Data in this exercise:
BEGIN

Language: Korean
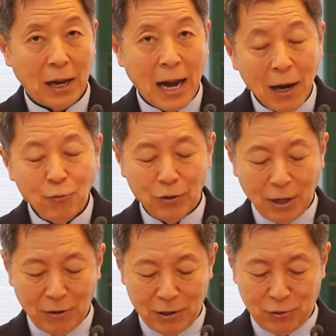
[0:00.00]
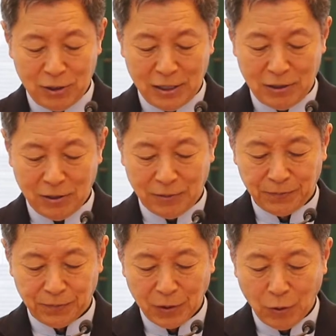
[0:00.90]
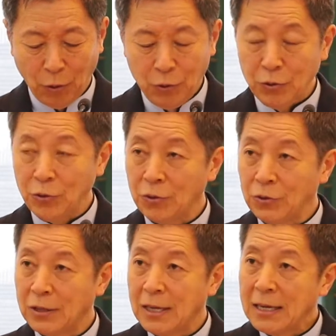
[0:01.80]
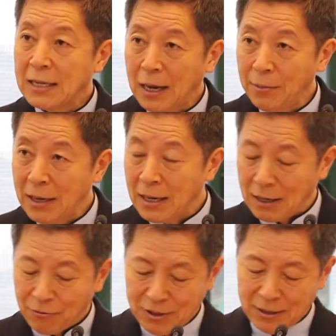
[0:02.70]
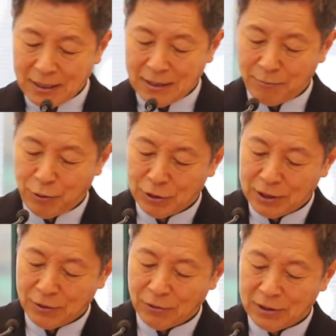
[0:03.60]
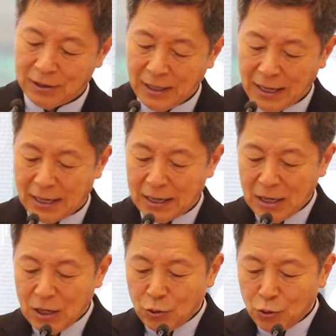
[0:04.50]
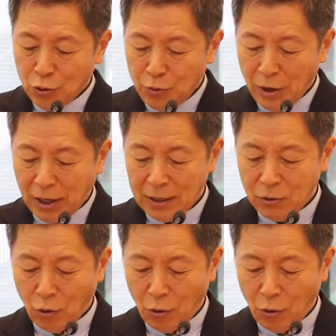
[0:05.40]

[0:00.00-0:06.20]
항구라고 할 수 있겠죠. 오늘로는 까발라라고 이렇게 표시되고 있는데 유명한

END

Requirement:
Word for word, give the entries above again, with no images included.

Result of this exercise:
Language: Korean
[0:00.00]
[0:00.90]
[0:01.80]
[0:02.70]
[0:03.60]
[0:04.50]
[0:05.40]

[0:00.00-0:06.20]
항구라고 할 수 있겠죠. 오늘로는 까발라라고 이렇게 표시되고 있는데 유명한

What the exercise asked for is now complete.